People Do The Darndest Things At The Airport

27 Aug

I was at the Airport the other day just dropping my cousin off. In our family we love each other but we definitely do the airport “drop off”. In LA you already have to pay to park everywhere you go, so there’s no way I’m paying to park at the airport. Not to mention if I did park I’d be even more turned around and lost trying to get out of there and would probably spend at least 20 minutes just looping the airport trying to find the right highway.

So there I was getting ready to pull out of the “drop off” zone when one of those little shuttles pulls up right next to me, blocking my only way out. The door swings open and a few people file out. Among these people was a man who sets his enormous suitcase down inches from my car door, then disappears back into the shuttle to retrieve more. Ten minutes and six suitcases surrounding my car later, the shuttle is finally able to be on its merry way. I however am now sitting in my car surrounded by this mans luggage. Where was he going anyway? Who brings six giant suitcases with them anywhere? Did he have a family to dress or just himself? Did he realize the price of checking a baggage nowadays? Would it really have been too hard to put all of the luggage on the sidewalk that’s only ten feet away to begin with? I see a lot of people wearing cargo pants are they making a come back? God I hope not. I clearly had a lot of time on my hands. I heard the new Lil Wayne jam at least twice on the radio while I waited. I probably should have asked him if he needed help but I figured it would make a solid new blog post so I just waited it out.

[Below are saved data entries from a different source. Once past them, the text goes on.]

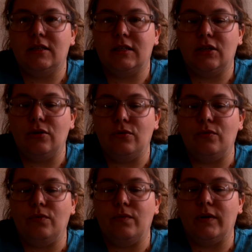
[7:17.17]

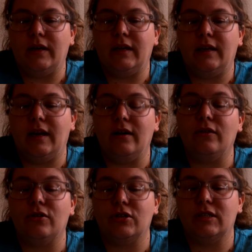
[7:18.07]
to kill
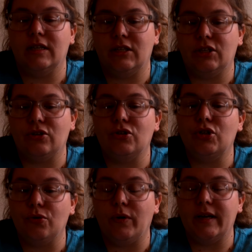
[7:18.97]
her sister
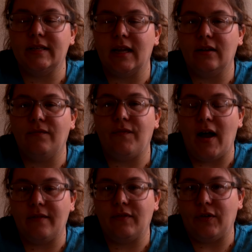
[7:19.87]
Joyce and
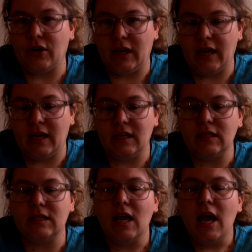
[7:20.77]
5 of her kids,
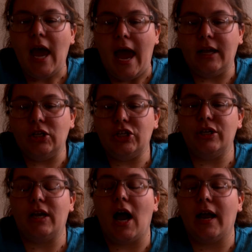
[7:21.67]
and
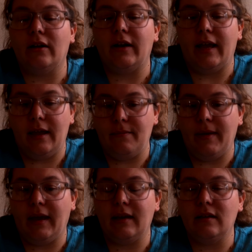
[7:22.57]
she hired a
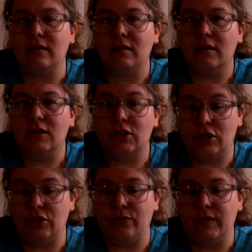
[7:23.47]
hitman
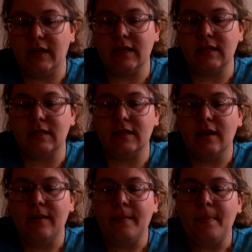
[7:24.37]
to do this.
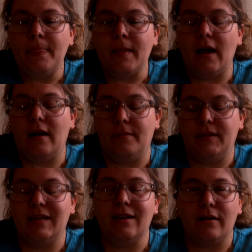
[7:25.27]
The
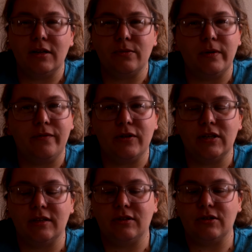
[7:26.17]
youngest one of her
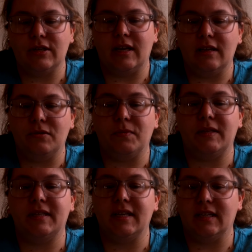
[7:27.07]
sister's kids was
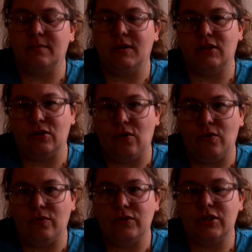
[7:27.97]
6 months
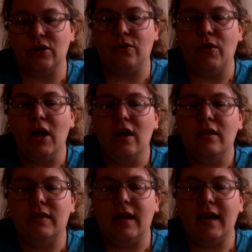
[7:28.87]
old. So
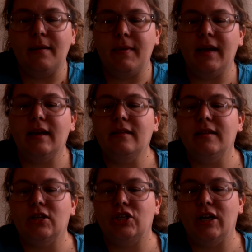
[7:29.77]
the hitman
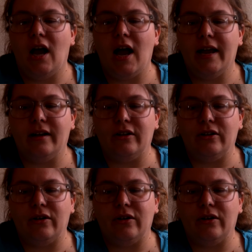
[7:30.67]
that she hired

Now lets talk about what people wear to the airport, this is my FAVORITE! If you’re one of those people who like to just watch people and then make up what you’re sure is their entire life story, like myself, then I’m sure you’ve already had a fantastic time watching people at the airport. It’s like universal “laundry-day”. People wearing things that don’t match, crocs, slippers, things that don’t fit anymore, basically anything that you would wear around your house but not usually out in public, unless it’s to the airport. All under the veil of “comfort”. So because of this anytime I have to got to the airport I show up at least three hours early. I wanna get there and get my popcorn in time to see the kids on leashes and families who all wear the same outfit. If you’re doing the airport with six strong or more it’s basically a rule that you have to dress the same, right? Oh it’s not? Well it should be.

About a year ago me and my husband were flying to Colorado to attend my mother’s wedding. It was rather uneventful except for the kid who kept shooting us. No not literally, we’re talking finger guns and loud “pow, pow” noises made with his mouth. He was probably about three, we asked him but he seemed confused because we weren’t speaking spanish. Where was his mother? He was running,  jumping, climbing on things, shooting his imaginary gun at us. She eventually sauntered over to where we were (she was busy on the phone). In a place where they tell you not to even leave your bags unattended you’d think people might at least keep an eye on their kids. Nah, what fun would that be. Don’t get me wrong I like kids but only the kind that are at that age where they just wanna carry stuff for you and play with your hair, what age is that? About four? Get back to me in a year gun-slinger.